1010 With no compression

Post by Ed1010c » Thu Jun 12, 2008 10:22 am

I have a 1010 Crawler, was running it the other day when the engine started running real rough and then quit and would not start. I checked further and found no compression in any of the cylinders. The cylinder head just came back reconditioned from the machine shop 30 hours ago, I pulled the head off and the gasket and valves were fine, I replaced the head gasket and put it back together and still no compression. I'm thinking the next thing to look at is the camshaft gears, does anyone know if they can be replaced without removing the camshaft and if the gears are still available. The machine was tilted sideways on a hill and I had just idled it down when the trouble started so I'm thinking the governer might have gotten in the way of the camshaft gears, is that possible?

jdemaris

Re: 1010 With no compression

Post by jdemaris » Thu Jun 12, 2008 6:49 pm

Ed1010c wrote: I checked further and found no compression in any of the cylinders.
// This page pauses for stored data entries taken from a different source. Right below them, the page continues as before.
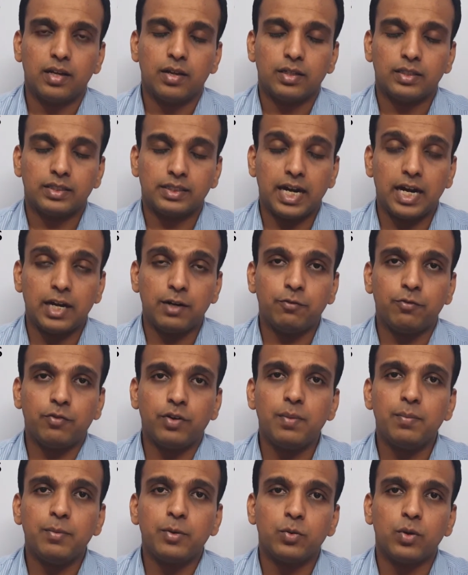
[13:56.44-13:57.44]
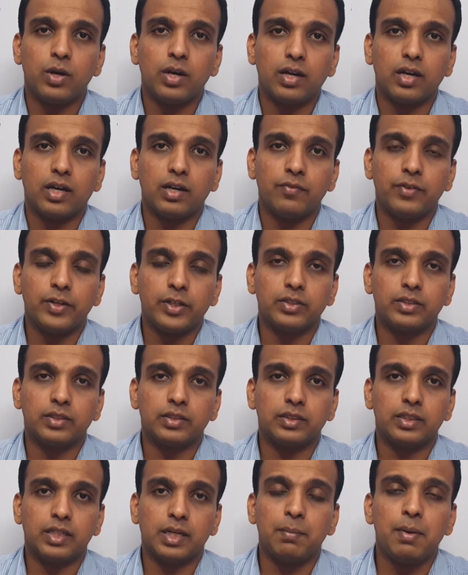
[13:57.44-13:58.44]
Stand firm to our
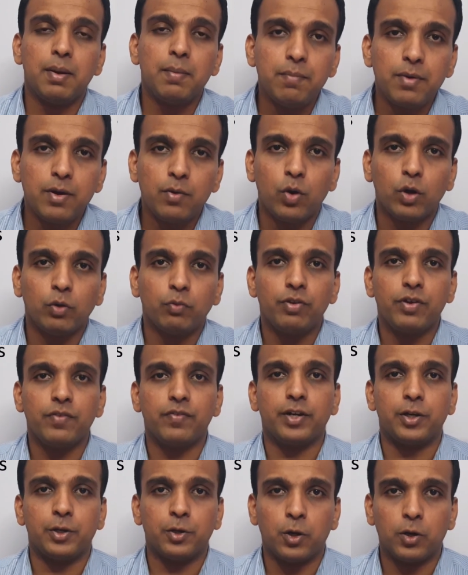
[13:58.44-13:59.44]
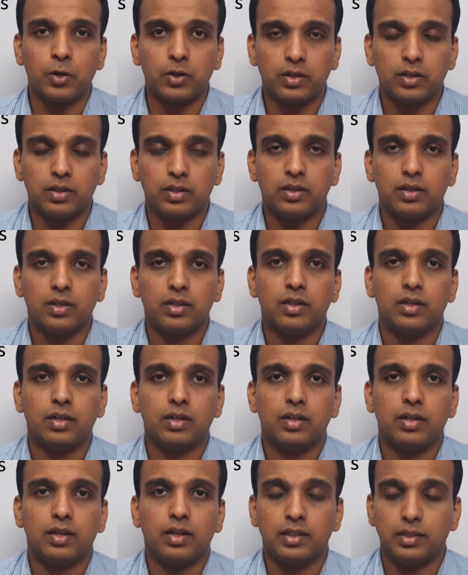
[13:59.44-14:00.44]
convictions. Remember what we were taught
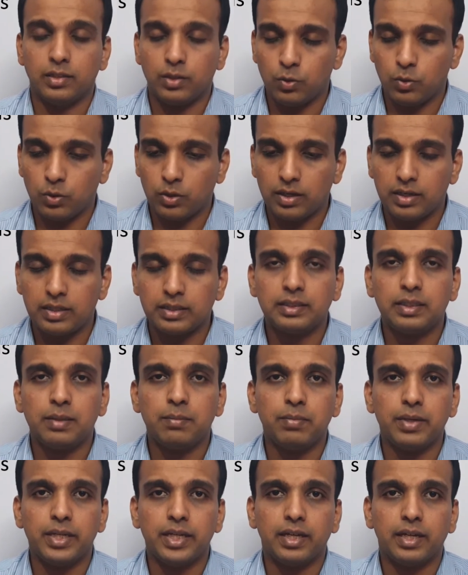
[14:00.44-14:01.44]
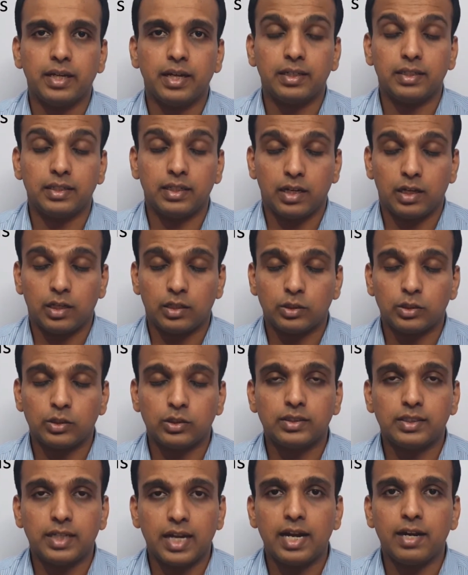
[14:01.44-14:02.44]
in the local assembly and
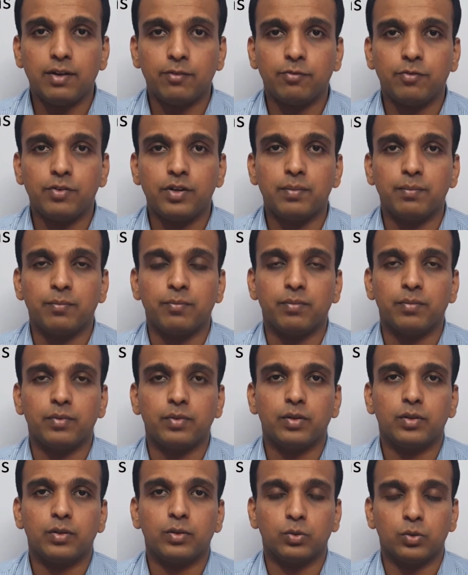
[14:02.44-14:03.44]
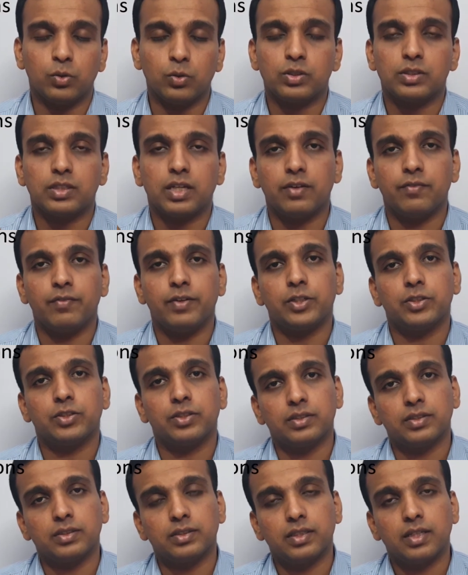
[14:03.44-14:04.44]
stand firm to those
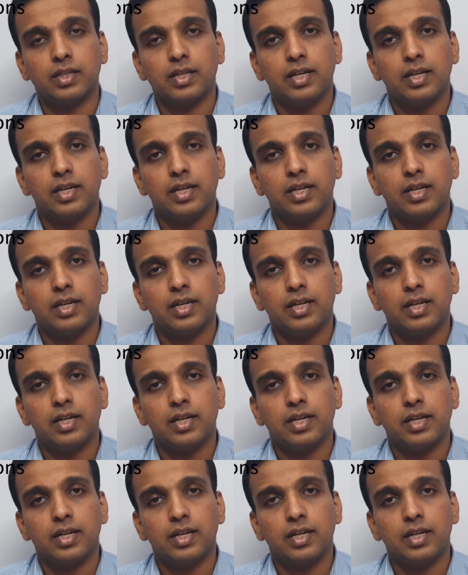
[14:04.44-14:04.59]
convictions.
I pulled the head off and the gasket and valves were fine, I replaced the head gasket and put it back together and still no compression.
It would be very unusual to break something in the cam-drive unless a piece of metal got dropped in there -or - if the entire engine was apart recently and something wasn't tightened properly - or - if the valves were way too tight and they hit the pistons.

You said you pulled the head back off . . . did you turn the engine over to verify the the lifters are going up and down? Did you eye-ball the pistons and cylinder-walls?

Seems the first thing to do - then and now - is pull the valve-cover off. Make sure the rockers are going up and down and are adjusted properly.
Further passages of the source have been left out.